As highlighted in the latest National Security Strategy, “we convinced ourselves that all wars would be fought and won quickly from stand-off distances and with minimal casualties.”22 The last seventeen years of continued limited contingency operations have created a patch-chart approach to deployment readiness. Rotational units have endured periods of sporadic tempo and intermittent lethality. Above all, our forces have not been truly tested in all domains and have generally operated under air and land dominance. Theater Provided Equipment and the Left behind Equipment programs have created an emotional detachment between soldiers and their equipment. Operational readiness assessments and the repetition required to adequately conduct force projection and reception have atrophied, impacting our ability to conduct operations to prevent conflict. Army Sustainment highlights how our expeditionary mindset going into the First Gulf War led to our ability to mass forces and achieve success. Even with this achievement, the Army sought ways for improvement:

Following Desert Shield and Desert Storm, the Army began to look for ways to fill gaps identified in its deployment performance. The roughly 150 days required to deploy five divisions and 205 days to deploy the whole force were deemed too long. The Army was charged to look at the end-to-end deployment process, from infrastructure to strategic mobility resources, with the goal of significantly cutting deployment lead time.23

Repetition and honest, continual assessment are essential to winning the force projection race required to achieve operational capability before our enemy. Our deployment readiness and projection abilities create conditions where quick transitions to large-scale combat operations are required. Generating this level of readiness and confidence is critical for future success on the battlefield.
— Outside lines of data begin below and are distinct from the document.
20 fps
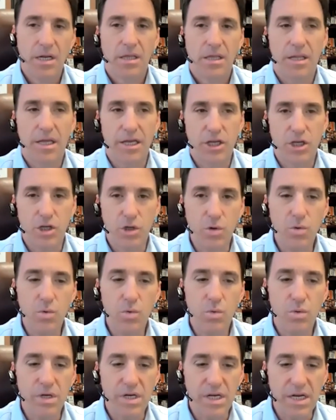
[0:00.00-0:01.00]
Like,
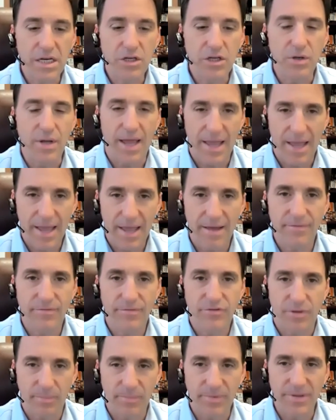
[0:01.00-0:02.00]
you need to have
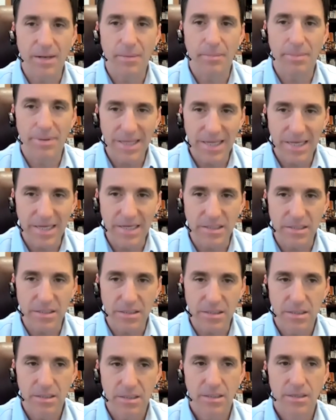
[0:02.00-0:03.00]
something in place,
We, as Army professionals, must learn, speak, and exercise doctrine grounded in today’s fight. Doing this can only better serve the Army to answer the changing complexities of warfare. This will no doubt provide the direction for tomorrow’s concepts and the Army beyond 2040. The rapid publication of FM 3-0 illustrates the present need for doctrine to serve as an engine of change for today’s Army to successfully operate. Doctrine will drive the cultural change across our formations, as we stress the need for agility akin to the “fight tonight” mentality. Futures concepts and modernization continue to drive innovation across doctrine, organization, training, materiel, leadership and education, personnel, and facilities, but we cannot become fixated on such. Concepts and modernization efforts are only components of the Army “vehicle”; however, doctrine is and always will be the driver.